Task goal:
The records below are to be restated word for word, with every picture left out.

Saved data entries:
• • •

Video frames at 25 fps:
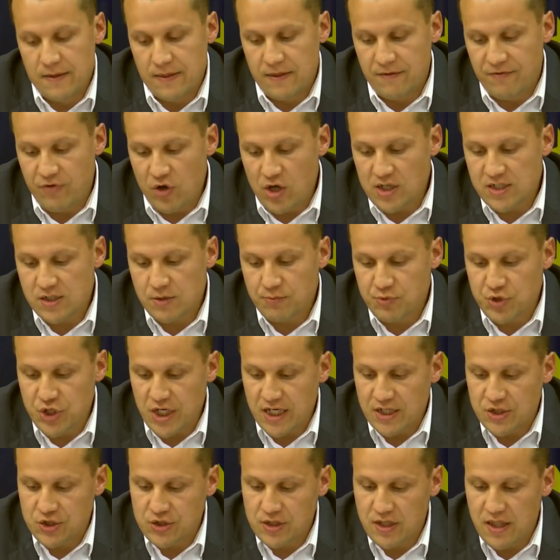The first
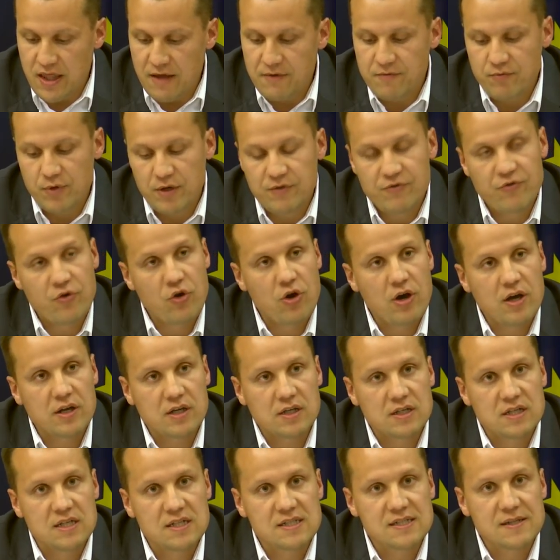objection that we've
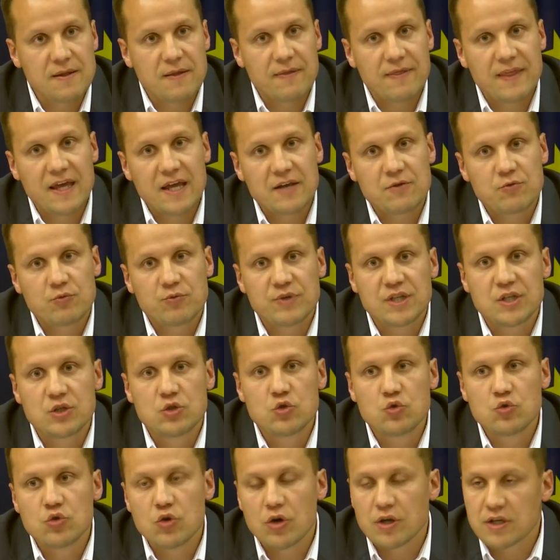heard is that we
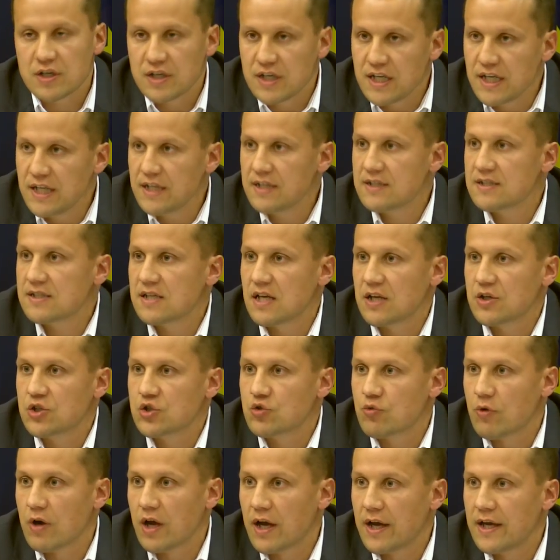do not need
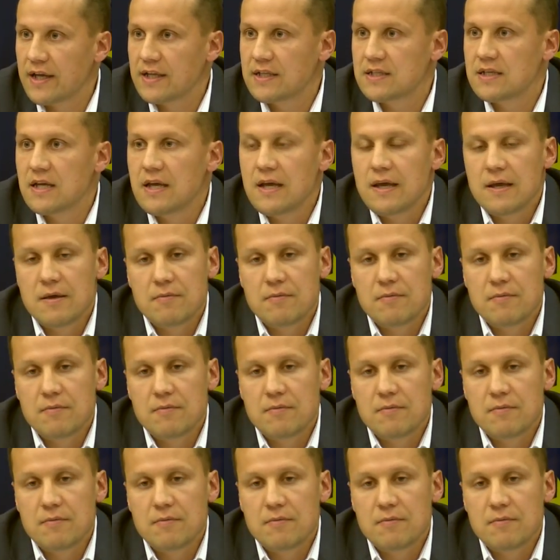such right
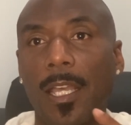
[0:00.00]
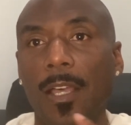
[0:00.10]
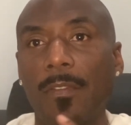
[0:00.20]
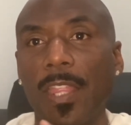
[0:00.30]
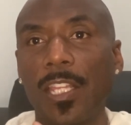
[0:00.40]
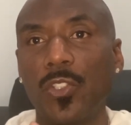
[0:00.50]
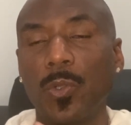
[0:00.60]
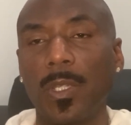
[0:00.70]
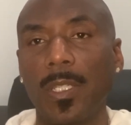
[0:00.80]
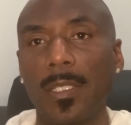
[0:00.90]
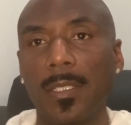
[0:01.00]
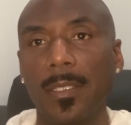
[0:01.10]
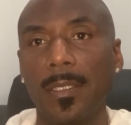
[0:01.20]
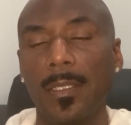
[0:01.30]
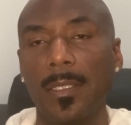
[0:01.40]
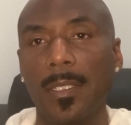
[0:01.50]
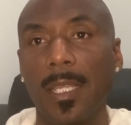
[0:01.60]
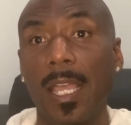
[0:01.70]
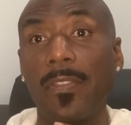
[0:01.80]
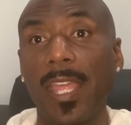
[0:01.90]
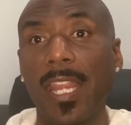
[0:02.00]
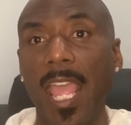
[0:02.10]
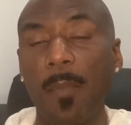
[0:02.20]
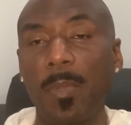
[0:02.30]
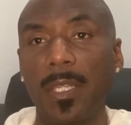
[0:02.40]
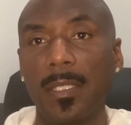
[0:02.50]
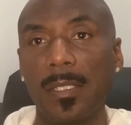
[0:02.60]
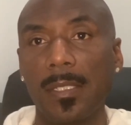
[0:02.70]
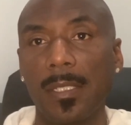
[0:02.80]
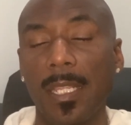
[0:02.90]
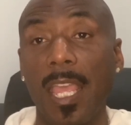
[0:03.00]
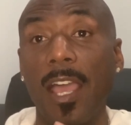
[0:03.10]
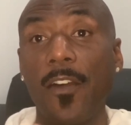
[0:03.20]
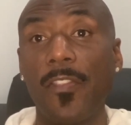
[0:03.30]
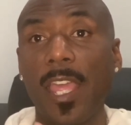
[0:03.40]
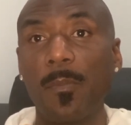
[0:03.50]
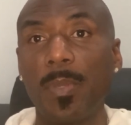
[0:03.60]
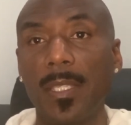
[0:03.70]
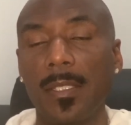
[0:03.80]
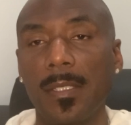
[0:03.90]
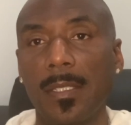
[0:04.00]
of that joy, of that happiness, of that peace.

• • •

Solution for this exercise:
Video frames at 25 fps:
The first
objection that we've
heard is that we
do not need
such right
[0:00.00]
[0:00.10]
[0:00.20]
[0:00.30]
[0:00.40]
[0:00.50]
[0:00.60]
[0:00.70]
[0:00.80]
[0:00.90]
[0:01.00]
[0:01.10]
[0:01.20]
[0:01.30]
[0:01.40]
[0:01.50]
[0:01.60]
[0:01.70]
[0:01.80]
[0:01.90]
[0:02.00]
[0:02.10]
[0:02.20]
[0:02.30]
[0:02.40]
[0:02.50]
[0:02.60]
[0:02.70]
[0:02.80]
[0:02.90]
[0:03.00]
[0:03.10]
[0:03.20]
[0:03.30]
[0:03.40]
[0:03.50]
[0:03.60]
[0:03.70]
[0:03.80]
[0:03.90]
[0:04.00]
of that joy, of that happiness, of that peace.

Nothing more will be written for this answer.